Room for confusion in letters sent to TSP cyberattack victims
Form letters don’t reveal extent to which individual accounts were compromised.
Nearly 1 in 40 Thrift Savings Plan beneficiaries has received one of two types of letters informing them that their personal information was compromised in a July 2011 cyberattack. Recipients of these letters, however, still may be unsure about the extent of their exposure.
The Federal Retirement Thrift Investment Board sent two different letters on May 23 to the 123,201 affected TSP participants: More than 43,000 received a letter explaining that their Social Security numbers, names and addresses had been compromised; almost 80,000 received a different letter informing them that their Social Security numbers were exposed and there also was the possibility that their TSP information was accessed by the cyberattacker who hacked into the computer of TSP contractor Serco Inc. nearly a year ago.

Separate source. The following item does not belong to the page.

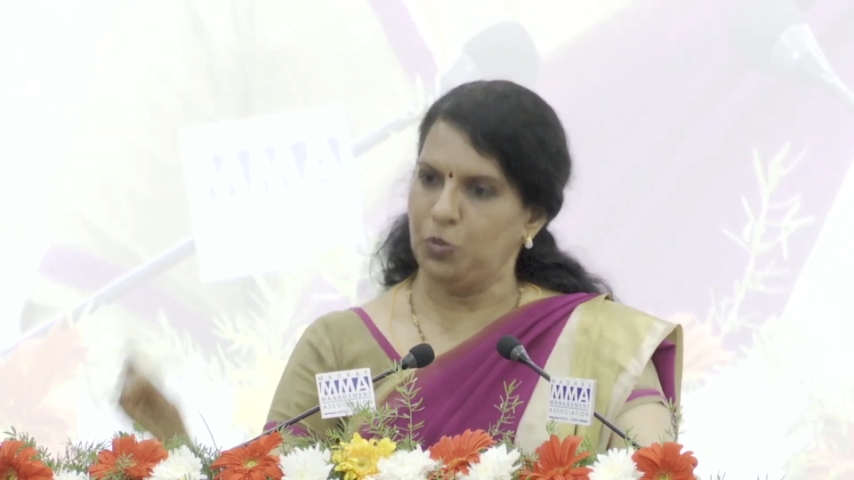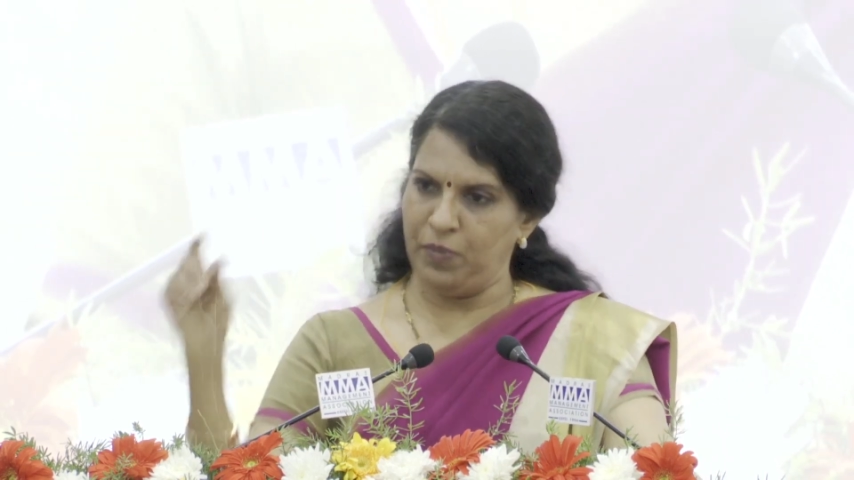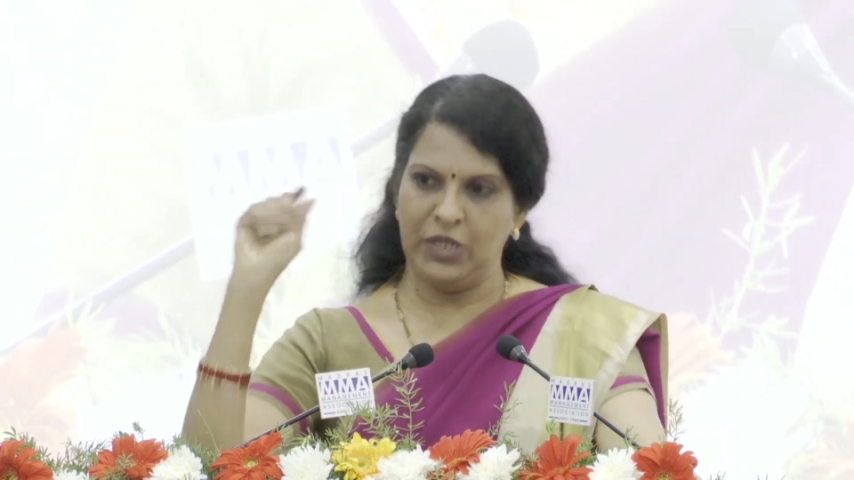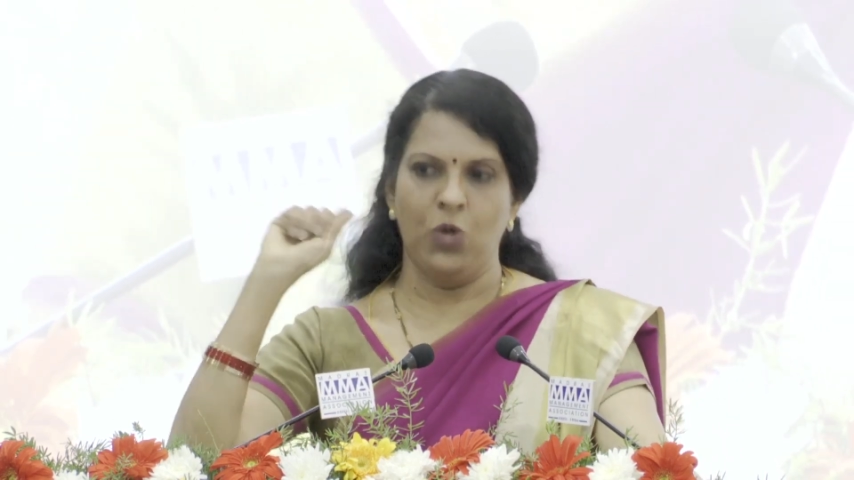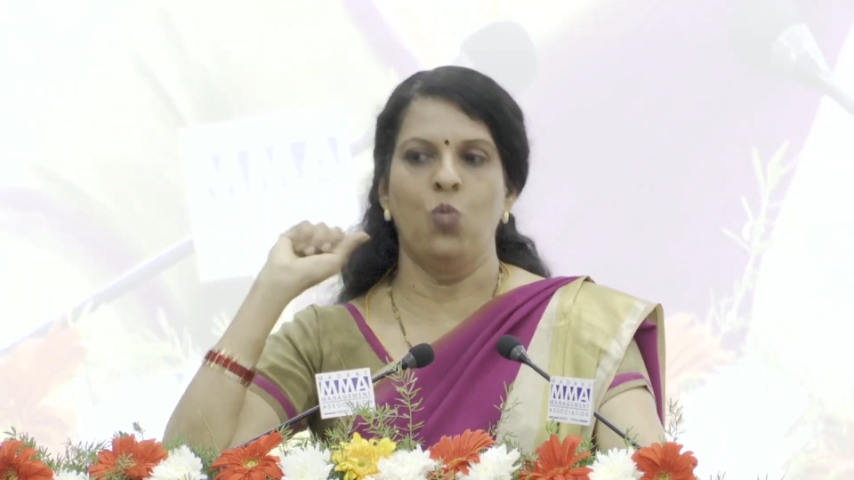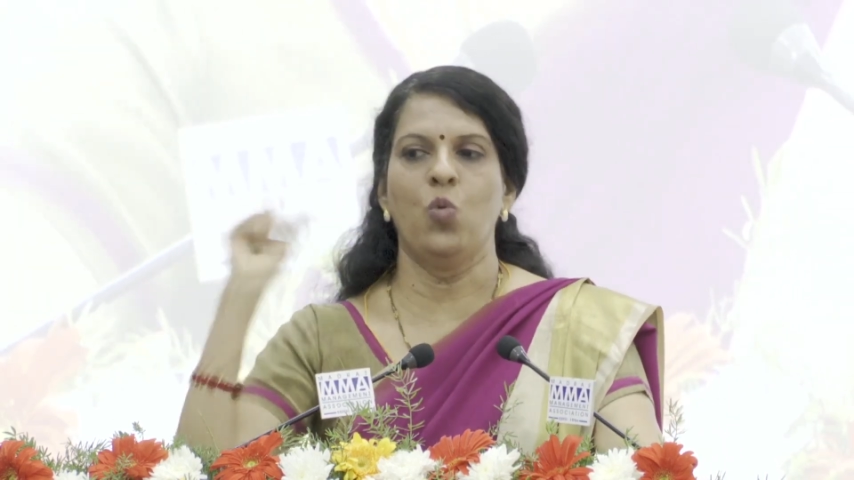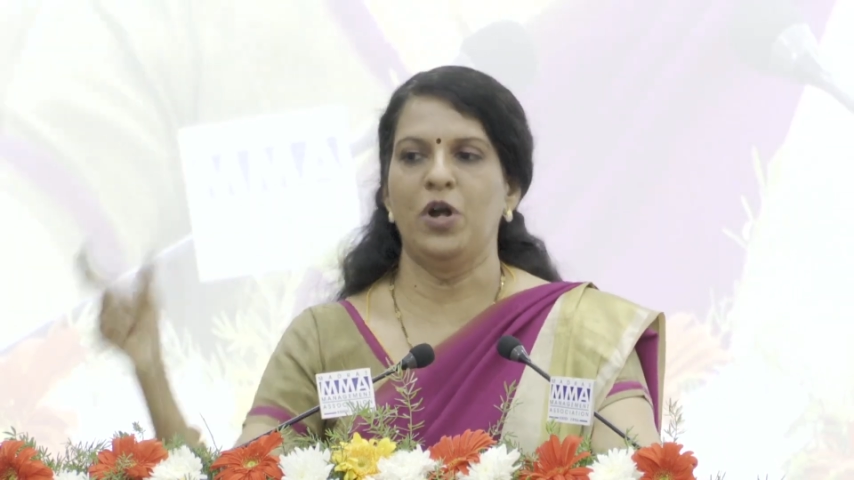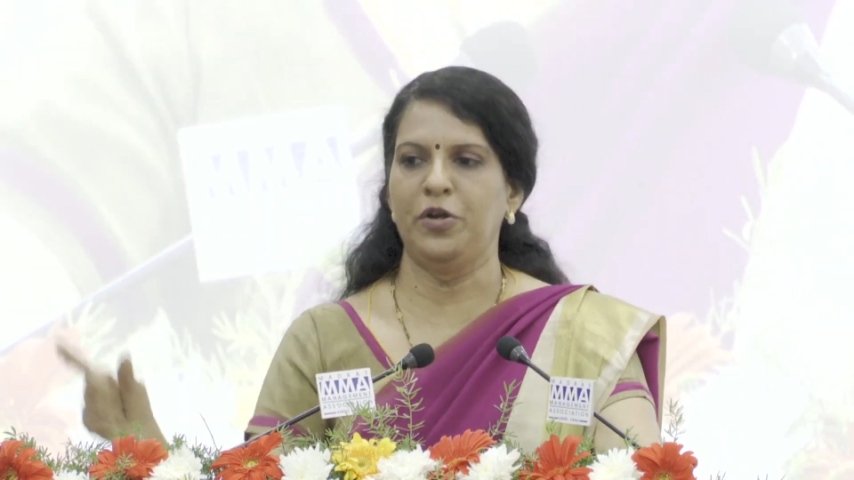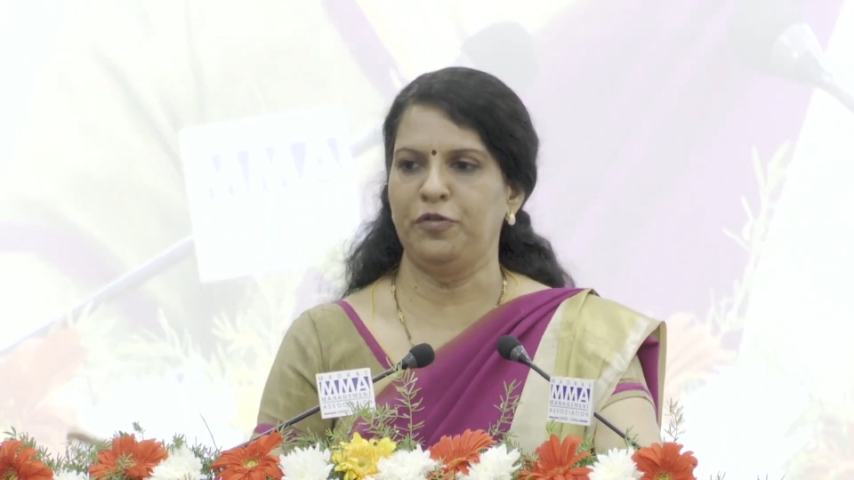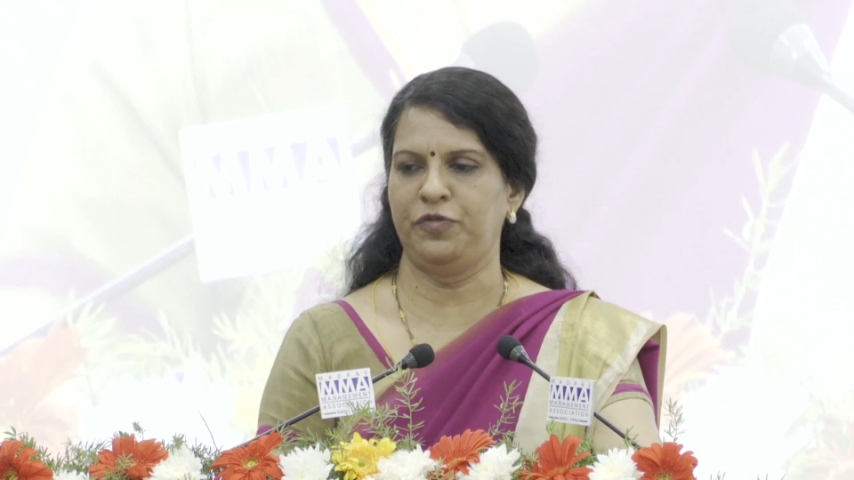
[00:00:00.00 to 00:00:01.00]
be the
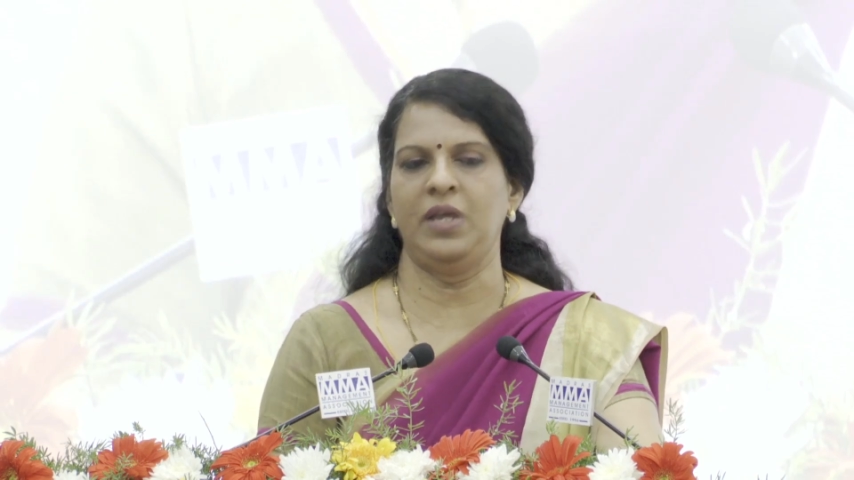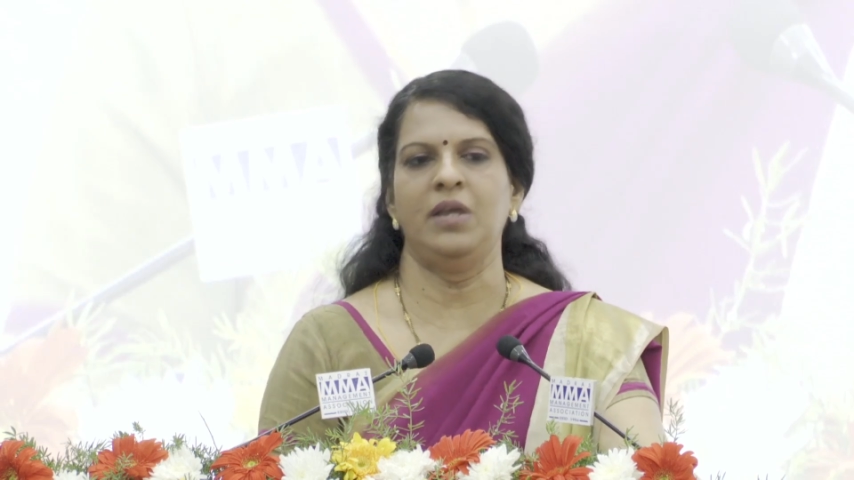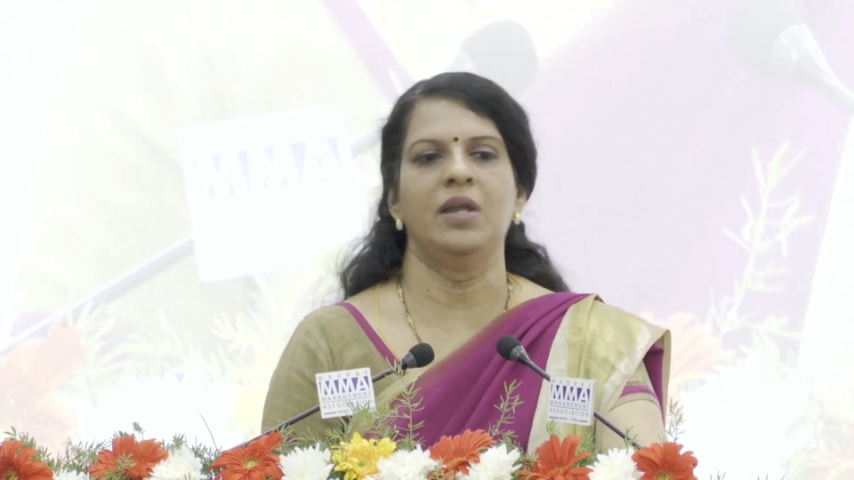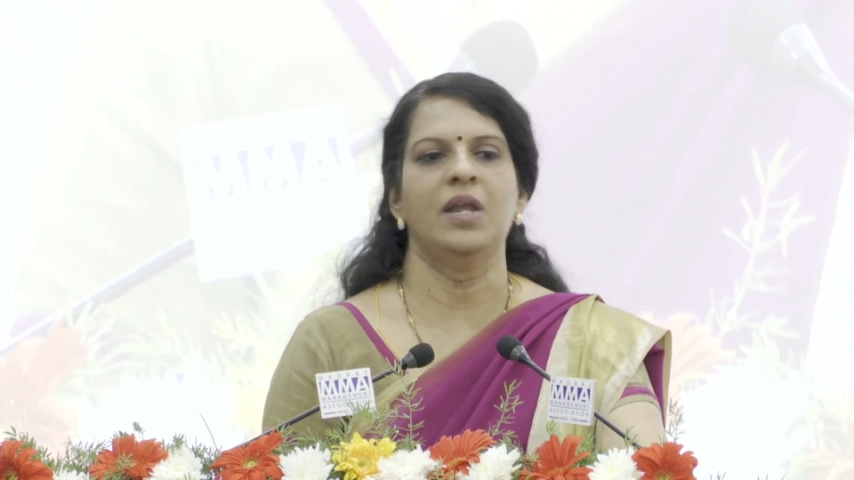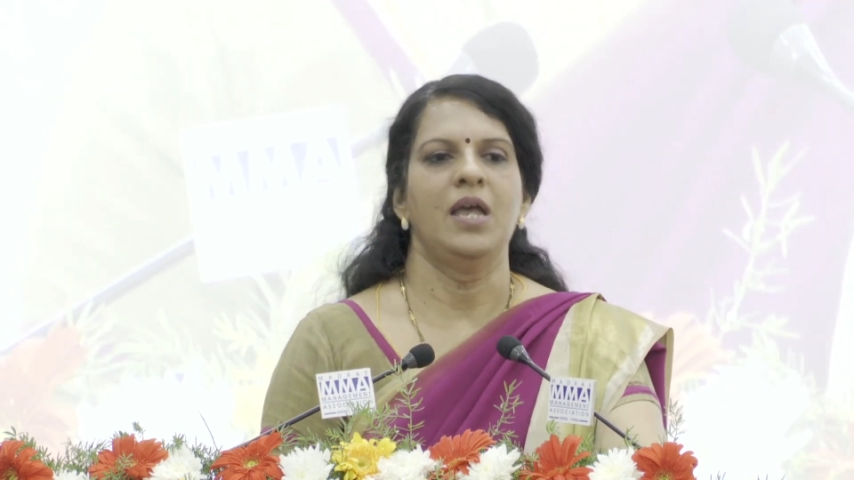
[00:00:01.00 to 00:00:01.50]
word of the year.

Joe Wallace, a retired Air Force member, was among those in the second group. But the language in the letter he received is confusing, he told Government Executive. He was told the hacker accessed a file that contained his Social Security number. But Wallace isn’t sure if he’s among a subgroup whose TSP information was also compromised.
A copy of the letter sent to those in Wallace’s group, obtained by Government Executive, does not clearly state whether it is one of two types sent or which group the recipient falls into. “For some individuals, the [compromised] file also contained your TSP account number,” the letter reads, but it does not specify whether the recipient is among them.
“The letter is largely worthless as it is very vague in explaining what happened,” Wallace said.
Wallace will have to contact the FRTIB to find out whether his account information was accessed in addition to his Social Security number, FRTIB director of external affairs Kim Weaver said.
The more than 43,000 in the first unlucky group also must call the board to determine if they are among more than 20,000 participants whose financial information may have been compromised, in addition to their Social Security numbers, names and addresses.
“You’d need to send a million letters” to contact every subgroup of affected beneficiaries, Weaver said, “and we just didn’t have time.”
The board has said repeatedly it does not have reason to believe the information exposed in the attack has been misused -- a fact it stressed in the days following the initial announcement of the event. Still, the board is paying for a year’s worth of credit monitoring for affected beneficiaries.
Weaver said the board replied on time to a query last week from Sen. Susan Collins, R-Maine. Collins pressed both the TSP board and the FBI to explain the lapse in time between when the bureau became aware of the July 2011 attack and when the board was notified, and the lapse in time between when the board was notified and participants were notified.
Wallace was also a victim of the September 2011 breach of 4.9 million TRICARE beneficiaries’ health information. That data was stored on backup computer tapes stolen from TRICARE contractor Science Applications International Corp. He said he is more worried about the recent Serco and FRTIB breach.
“The TRICARE-SAIC loss was encrypted and looks like a simple theft. This computer hacking is much more troubling,” Wallace said.
Weaver said officials realized the breach “has the potential to shake peoples’ trust” in the board. Citing the establishment of call centers to answer questions, she said the board is doing its best to be responsive to affected participants and is continuing to work with the pending FBI investigation.
TSP officials have said cyberattacks have become more common governmentwide, something Wallace knows firsthand.
“I have to believe I am the only two-time loser but I may not be alone,” he said.